一方で,あまり上手く紐つかないようなエフェクトも存在しました.Chorusを呈示した問題では,回答にばらつきが見られました.特に,NoFXとの比較では,音楽経験者と非音楽経験者で回答が逆転していました.このことから,回答が一致しないだけでなく,音楽経験の有無によって図形と音響特徴との対応づけのモデルが異なる可能性が示唆されました.

他にも質的に結果を見てみると,音楽経験者の感想としては,対応づける際に音のハリや揺れ具合で図形のイメージが変わるという意見がありました.また、非音楽経験者であっても,優しい音や強い音、ポワンポワンした音と表現していて,こういった音色がどういう図形なのかというところに対応づけて考えているということが確認されました.
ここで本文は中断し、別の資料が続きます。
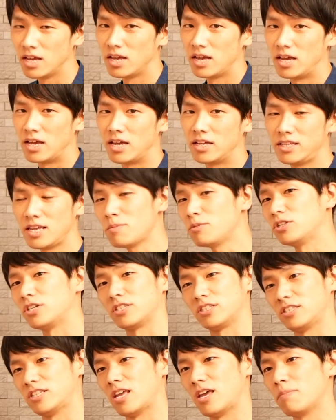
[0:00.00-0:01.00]
えー、でもで
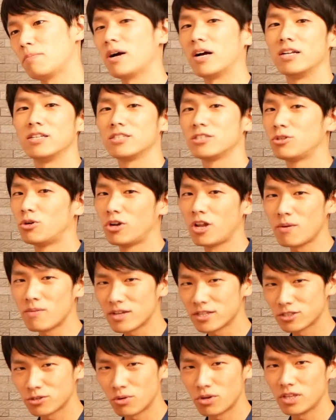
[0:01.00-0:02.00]
すね、まあ、それ
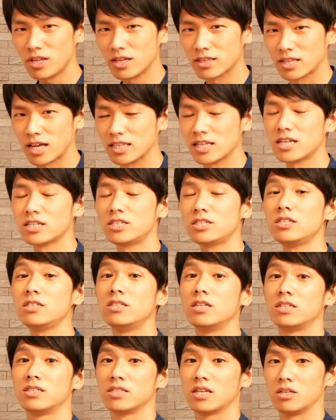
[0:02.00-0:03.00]
はそれで正しいん
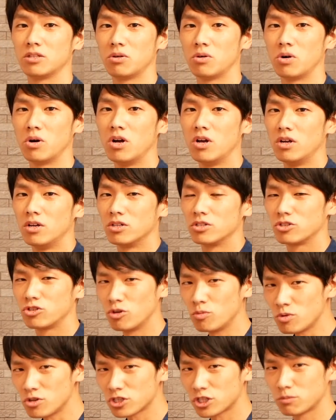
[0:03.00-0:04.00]
ですけど、
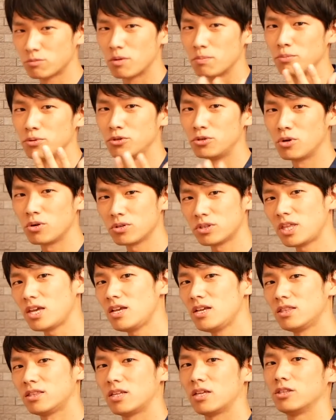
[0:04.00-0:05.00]
そもそも
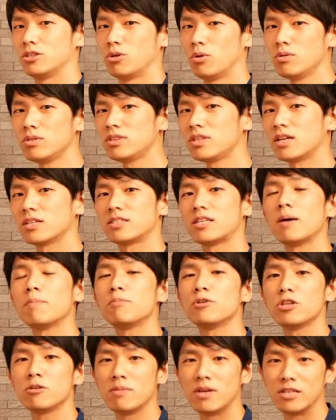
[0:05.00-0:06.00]
プロテインってどんな
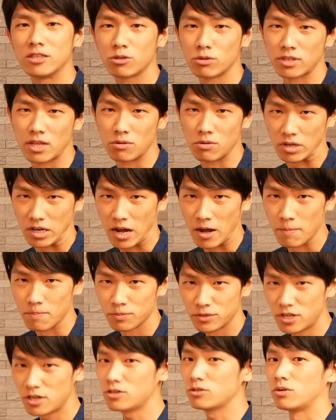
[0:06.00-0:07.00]
サプリメントなの
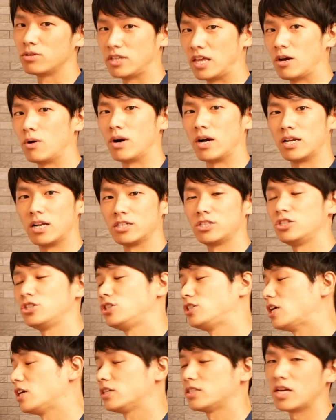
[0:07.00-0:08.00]
かっていうのをね、お話しし
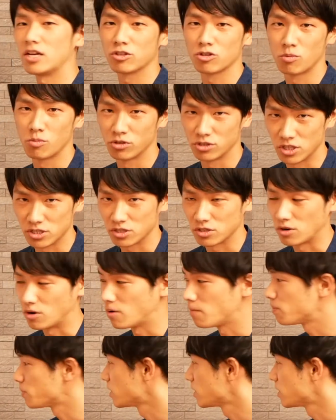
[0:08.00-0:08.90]
ていきたいと思うんですよ。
 こういった結果を元にして考えてみると,構想段階の音色が視える音楽制作環境のような図形によって音色を可視化するという取り組みの妥当性があるのではないかと言えます.まだ,音響特徴量と図形のパラメータの対応づけは行われてないものの、音色の印象と図形との間に関連性がありそうだということが実験の回答傾向からわかったので,こういった仕組みを作っていくエビデンスが得られたと考えています.こういったものが出来上がっていくと,図形を見るだけで視覚的に複数の音色を比較することであったり,図形を見ただけで音色を検索できることや音色について学んだり複数のプレイヤー間で議論する際の意思疎通を図るためのツールとしても利用できるのではないか,それによって議論を活発化させることができるのではないかと考えています.
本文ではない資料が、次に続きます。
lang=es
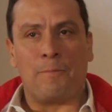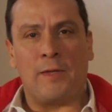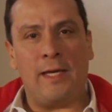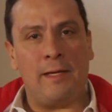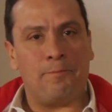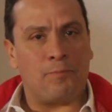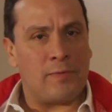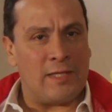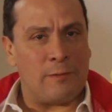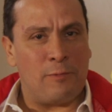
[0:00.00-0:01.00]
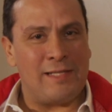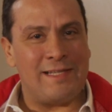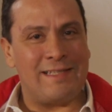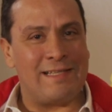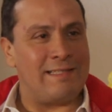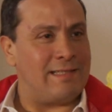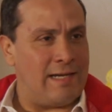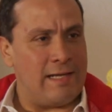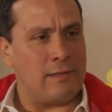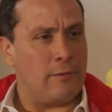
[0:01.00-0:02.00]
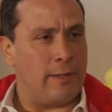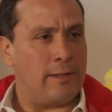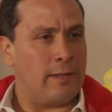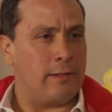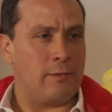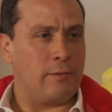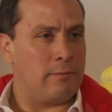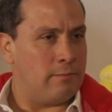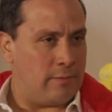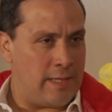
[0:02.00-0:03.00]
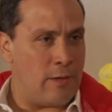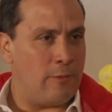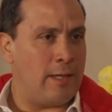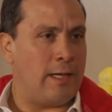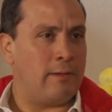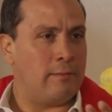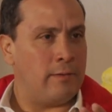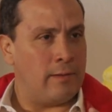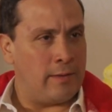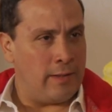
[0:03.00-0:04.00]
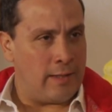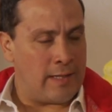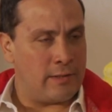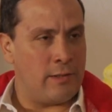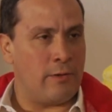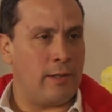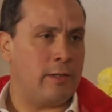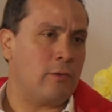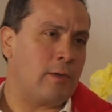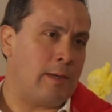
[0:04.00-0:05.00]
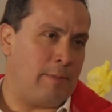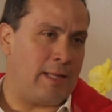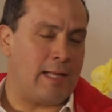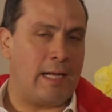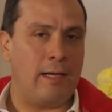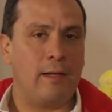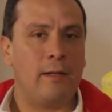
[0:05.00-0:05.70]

Eh, después de estas tres, Loreta, que son deuda, eh, acciones o capital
 今後こういったシステムの開発を進めていきたいと考えています.

おわりに

今回の研究発表では,将来性のある研究を発表した学生に対して贈られる「学生奨励賞 Best Multi/Interdisciplinary部門」を受賞することができました.発表後には,多くの人から質問を受けたり議論したりしました.コツコツと努力し研究に取り組み続けたこと,音作りを知らない人にも共感してもらうために研究の背景や問題点の部分を詳しく説明し他者の興味を惹くような発表ができたことなど,成長できたと感じました.今回の研究発表を通して学んだこと・できるようになったことを今後の研究活動にも活かして取り組みます.